LDV: Quick Reference
Cheat sheet for Large Data Volume strategy at the CTA review board. For the full deep dive, see Large Data Volumes and External Data.
LDV Threshold Table
| Records per Object | Classification | Action Required |
|---|---|---|
| < 500K | Normal | Standard best practices |
| 500K — 1M | Approaching LDV | Monitor query plans, plan indexes |
| 1M — 10M | LDV | Custom indexes, selective queries mandatory |
| 10M — 100M | High LDV | Skinny tables, archival strategy, batch optimization |
| 100M+ | Extreme LDV | Big Objects, external storage, or Data Cloud |
Volume is relative
A 500K-record object with unfiltered list views performs worse than a 5M-record object with highly selective indexed queries.
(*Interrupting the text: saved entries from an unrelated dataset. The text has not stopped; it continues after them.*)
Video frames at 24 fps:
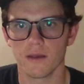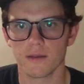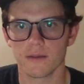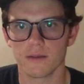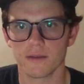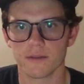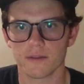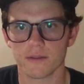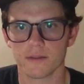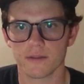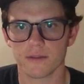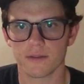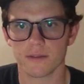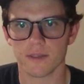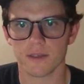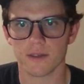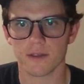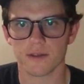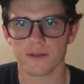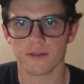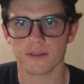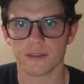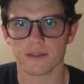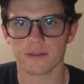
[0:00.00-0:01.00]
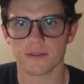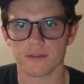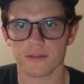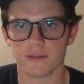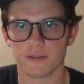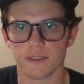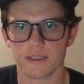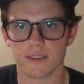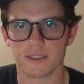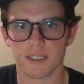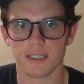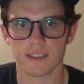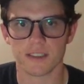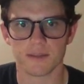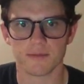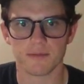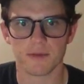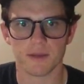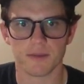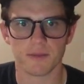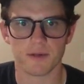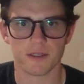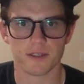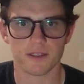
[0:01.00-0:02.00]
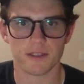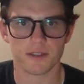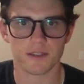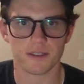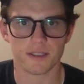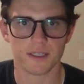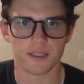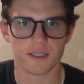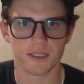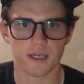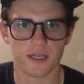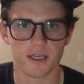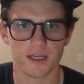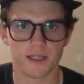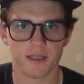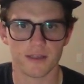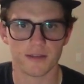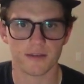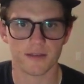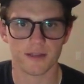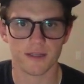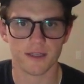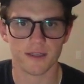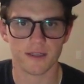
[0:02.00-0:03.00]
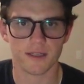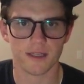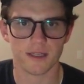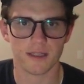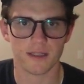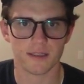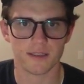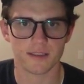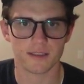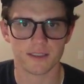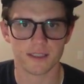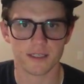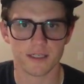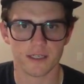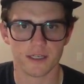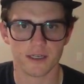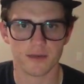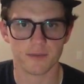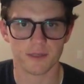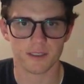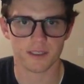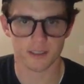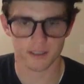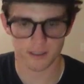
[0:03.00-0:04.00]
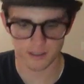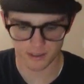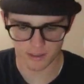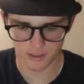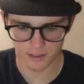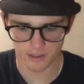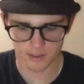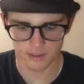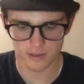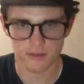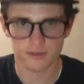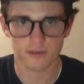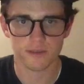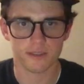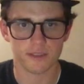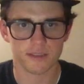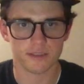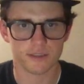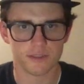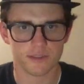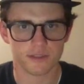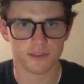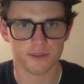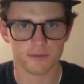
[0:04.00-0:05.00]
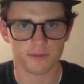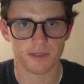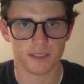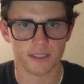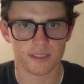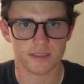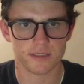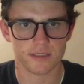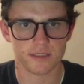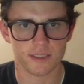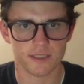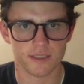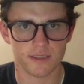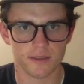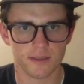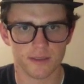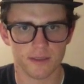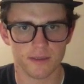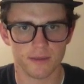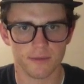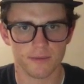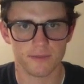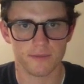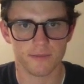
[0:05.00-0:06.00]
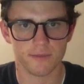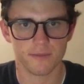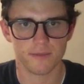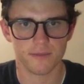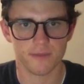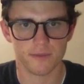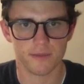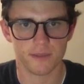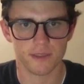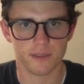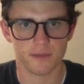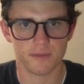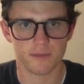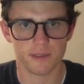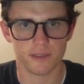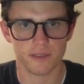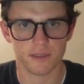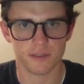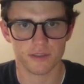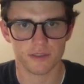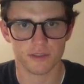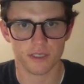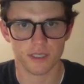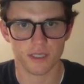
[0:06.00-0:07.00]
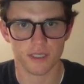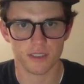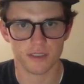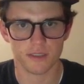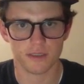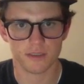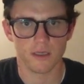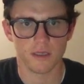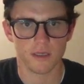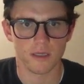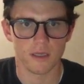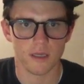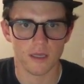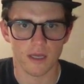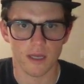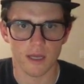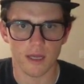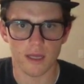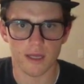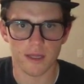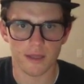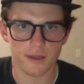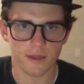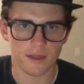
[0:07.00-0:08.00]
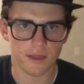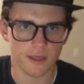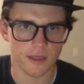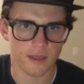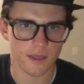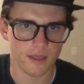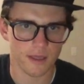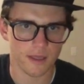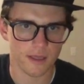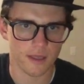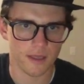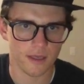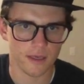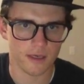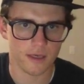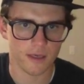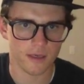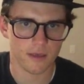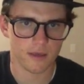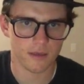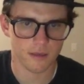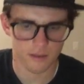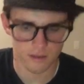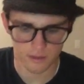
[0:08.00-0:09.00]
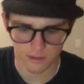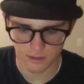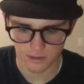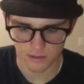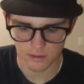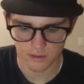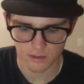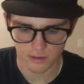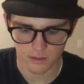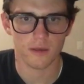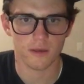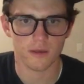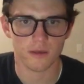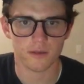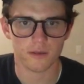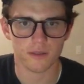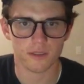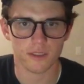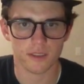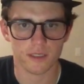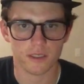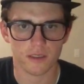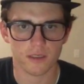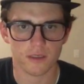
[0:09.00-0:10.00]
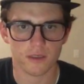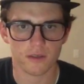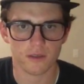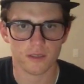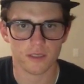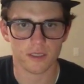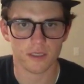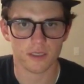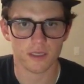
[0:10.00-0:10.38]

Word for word: So it's detected my button click again, and then let's say I come in here, insert my same email address, and then click create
Always evaluate volume alongside access patterns.
Indexing Cheat Sheet
Auto-Indexed Fields (Every Object)
Id, Name, OwnerId, CreatedDate, LastModifiedDate, SystemModstamp, RecordTypeId, all lookup/MD fields, all unique/External ID fields.
Custom Index Types
| Type | Description | Request Via |
|---|---|---|
| Single-column | One custom field | Salesforce Support case |
| Two-column (composite) | Two fields together | Salesforce Support case |
| Skinny table | Denormalized subset of fields in a narrow table | Salesforce Support case |
Skinny Tables — Key Facts
- Created by Salesforce Support — you cannot self-provision
- Subset of fields from one object in a separate narrow table
- Query optimizer uses them transparently (invisible to developer)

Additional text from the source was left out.